Dwindling supply of homes pushing up asking prices in the UK
A dwindling supply of homes in the UK has resulted in a new national asking price record of £309,439 although market conditions vary between the north and the south of the country, according to Rightmove.
A rise in prices in the north has shrunk available stock levels by an average of 4.3% compared to a year ago, restricting buyer choice and giving sellers upward pricing power, according to the latest index from property portal Rightmove.
It means that month on month asking prices nationwide increased by 0.4% or £1,364. It is the third month in a row that a new asking price record has been recorded. Year on year asking prices are up 1.7% in the 12 months to June 2018.
However, the less active southern regions all have more available stock, up by an average of 17.5% compared to a year ago, a driver for a buyers’ market and some downwards price pressure is being seen.
Miles Shipside, Rightmove director and housing market analyst, said:
‘The main driver is good buyer demand in the comparatively stock starved northern half of Britain’s housing market.
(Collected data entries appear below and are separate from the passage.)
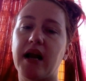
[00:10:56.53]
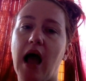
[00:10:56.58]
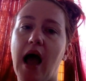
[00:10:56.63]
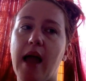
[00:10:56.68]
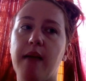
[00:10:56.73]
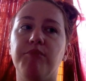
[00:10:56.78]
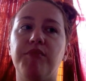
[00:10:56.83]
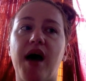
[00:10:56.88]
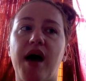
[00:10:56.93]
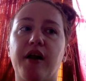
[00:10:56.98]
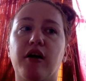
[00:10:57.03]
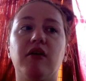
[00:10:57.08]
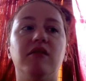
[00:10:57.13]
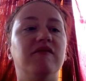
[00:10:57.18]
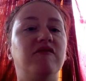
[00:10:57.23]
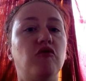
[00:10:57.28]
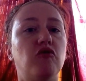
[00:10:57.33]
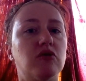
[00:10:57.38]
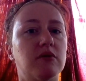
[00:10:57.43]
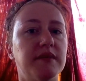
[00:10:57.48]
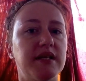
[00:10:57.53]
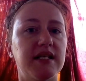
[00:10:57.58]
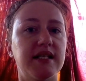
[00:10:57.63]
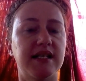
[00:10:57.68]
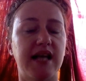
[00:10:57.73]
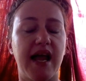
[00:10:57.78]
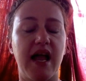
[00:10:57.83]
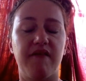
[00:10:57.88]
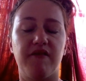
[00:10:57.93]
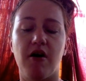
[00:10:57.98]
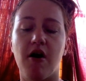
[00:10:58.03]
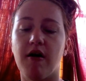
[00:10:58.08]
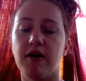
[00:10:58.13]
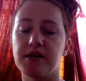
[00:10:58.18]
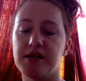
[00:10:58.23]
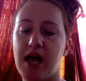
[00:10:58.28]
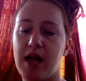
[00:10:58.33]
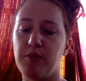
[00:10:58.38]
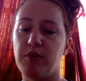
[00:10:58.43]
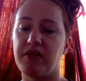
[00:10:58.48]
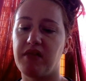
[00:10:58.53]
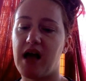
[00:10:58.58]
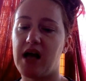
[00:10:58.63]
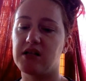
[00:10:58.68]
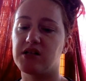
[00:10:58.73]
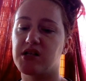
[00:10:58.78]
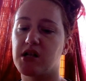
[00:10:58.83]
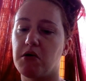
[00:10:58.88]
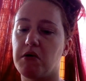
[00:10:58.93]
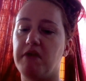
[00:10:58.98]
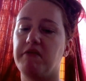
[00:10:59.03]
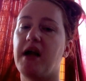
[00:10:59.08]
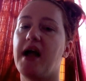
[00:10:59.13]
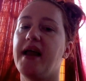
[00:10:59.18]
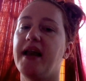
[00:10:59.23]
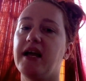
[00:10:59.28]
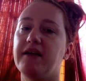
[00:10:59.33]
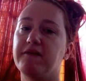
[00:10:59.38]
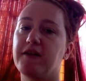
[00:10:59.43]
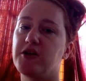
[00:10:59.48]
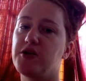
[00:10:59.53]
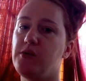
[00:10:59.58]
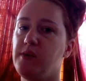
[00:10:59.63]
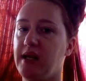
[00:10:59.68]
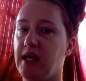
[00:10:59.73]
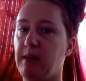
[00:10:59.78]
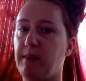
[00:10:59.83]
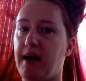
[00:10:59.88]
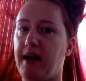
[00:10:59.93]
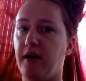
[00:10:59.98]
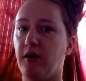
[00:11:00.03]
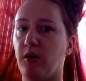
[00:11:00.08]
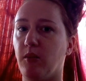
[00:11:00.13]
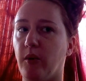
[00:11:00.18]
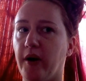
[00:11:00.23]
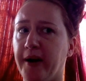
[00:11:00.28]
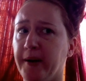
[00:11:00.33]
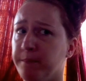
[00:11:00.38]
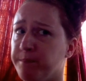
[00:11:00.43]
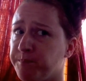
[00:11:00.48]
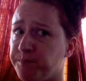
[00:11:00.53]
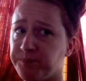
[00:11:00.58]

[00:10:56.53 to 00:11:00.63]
I'm not a conformist, I have a hard time with that, so I kind of have to do it in my own way.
This demand, fuelled by prices that in comparison to the south are still relatively affordable, have meant the number of properties left available to buy has dwindled in the north and increased in the south.
‘The reduction in property choice for buyers in the north compared to a year ago is a result of property for sale being snapped up, meaning it’s more of a sellers’ market there. In marked contrast the jump in buyer choice in all southern regions shows there are signs of a sellers’ market in some areas, but market conditions are clearly more challenging for sellers in much of the south.’
A breakdown of the figures shows that Wales and Scotland have the greatest drop in available stock, with 10.3% and 10.4% fewer properties for sale compared to a year ago respectively. Yorkshire and the Humber has 6.3% less choice for prospective buyers than a year ago, with the North West seeing a drop of 4.1%.
The North East and the West Midlands have smaller decreases in available stock, down 2.3% and 2.2% respectively, and the only northern region to see an increase is the East Midlands with a 4% uplift.
All southern regions have seen a stock increase compared to a year ago, indicating more challenging market conditions. The East of England has 24.9% more properties up for sale, and the South East has 20.0%. London has a smaller increase of 16.4%. The South West completes the southern stock picture with an 8.2% increase in available stock.
When it comes to asking prices, London has seen a decline of 0.9% month on month and 1% year on year to an average of £631,737. Month on month asking prices have also fallen in the North East and the East Midlands, down 0.5% to £149,098 and 0.2% to £222,877 respectively. In the North East prices are also down 0.1% year on year but in the East Midlands still up 4.6% compared to a year ago.
Strong annual growth has been recorded in the West Midlands with a rise of 5.5% to an average of £226,264, in Wales with a rise of 5% to £194,028, in the North West with a rise of 4.9% to £196,450, up 4% in Yorkshire and the Humber to £192,861, and up 3.7% in the South West to £312,210.
In Scotland annual asking price growth was 2.8% to an average of £146,578, while the East of England has seen asking prices rise by 2.4% year on year to £360,071. The South East has seen a more moderate annual rise of £1.2% to £412,073.